What does that last one mean?  It means that I’m human.  I can’t be expected to eat healthy ALL the time.  It would just be torcherous and inhumane to deprive me of my chocolate lava cake.

It means that I will adhere to these rules for about 38 of my 42 eating opportunities during the week, but I will let myself eat whatever the hell I want (in moderation of course) for the other four.  It means that I will and should reward myself for a job well-done.

And it’s a give and take.  If I’ve been doing really well with my workouts for the past few weeks, pushing myself hard and not skipping any workouts, I may cheat a little more.  If I’ve been lazy, I’ll try to compensate by being better with my nutrition.
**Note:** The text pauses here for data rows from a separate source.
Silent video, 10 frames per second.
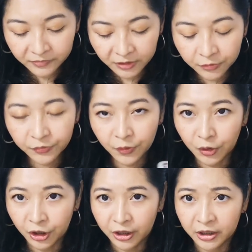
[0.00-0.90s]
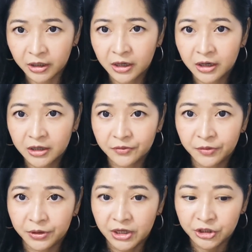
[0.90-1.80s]
for
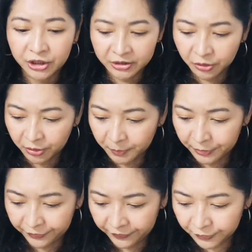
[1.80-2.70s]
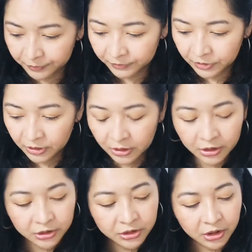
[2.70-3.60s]
the J'adore perfume.
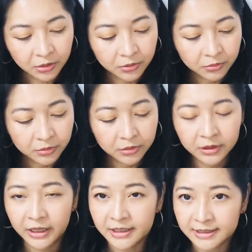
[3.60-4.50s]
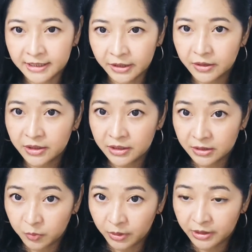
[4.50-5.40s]
So like I said,
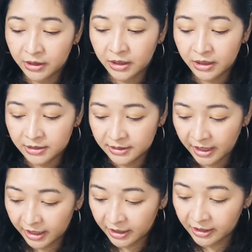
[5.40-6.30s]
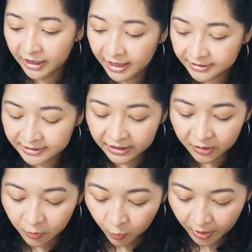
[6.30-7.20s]
this one is a classic
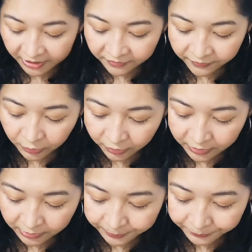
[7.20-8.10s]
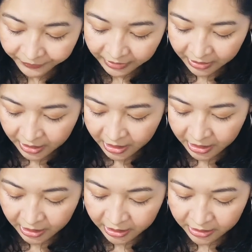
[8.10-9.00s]
white floral,
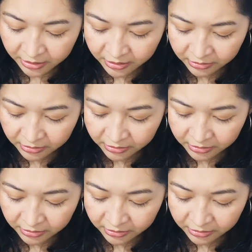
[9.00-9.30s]
and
Oh, and vacations?  Game over.  But I will plan accordingly and be extremely meticulous with my workouts and nutrition for the weeks leading up to it.  And I will also accept the consequences of my debauchery and detox when I get back.

So no, I don’t eat healthy all the time.  Neither does my husband.  (That chocolate lava cake came with two spoons.)  And neither should you.  You’ll be much more successful if you let yourself cheat once in a while.

Cheating can be a good thing – especially in the form of chocolate lava cake.  Oh, and cheesecake ain’t bad either.

An ooey, gooey, chocolatey piece of heaven on a plate.
An ooey, gooey, chocolatey piece of heaven on a plate.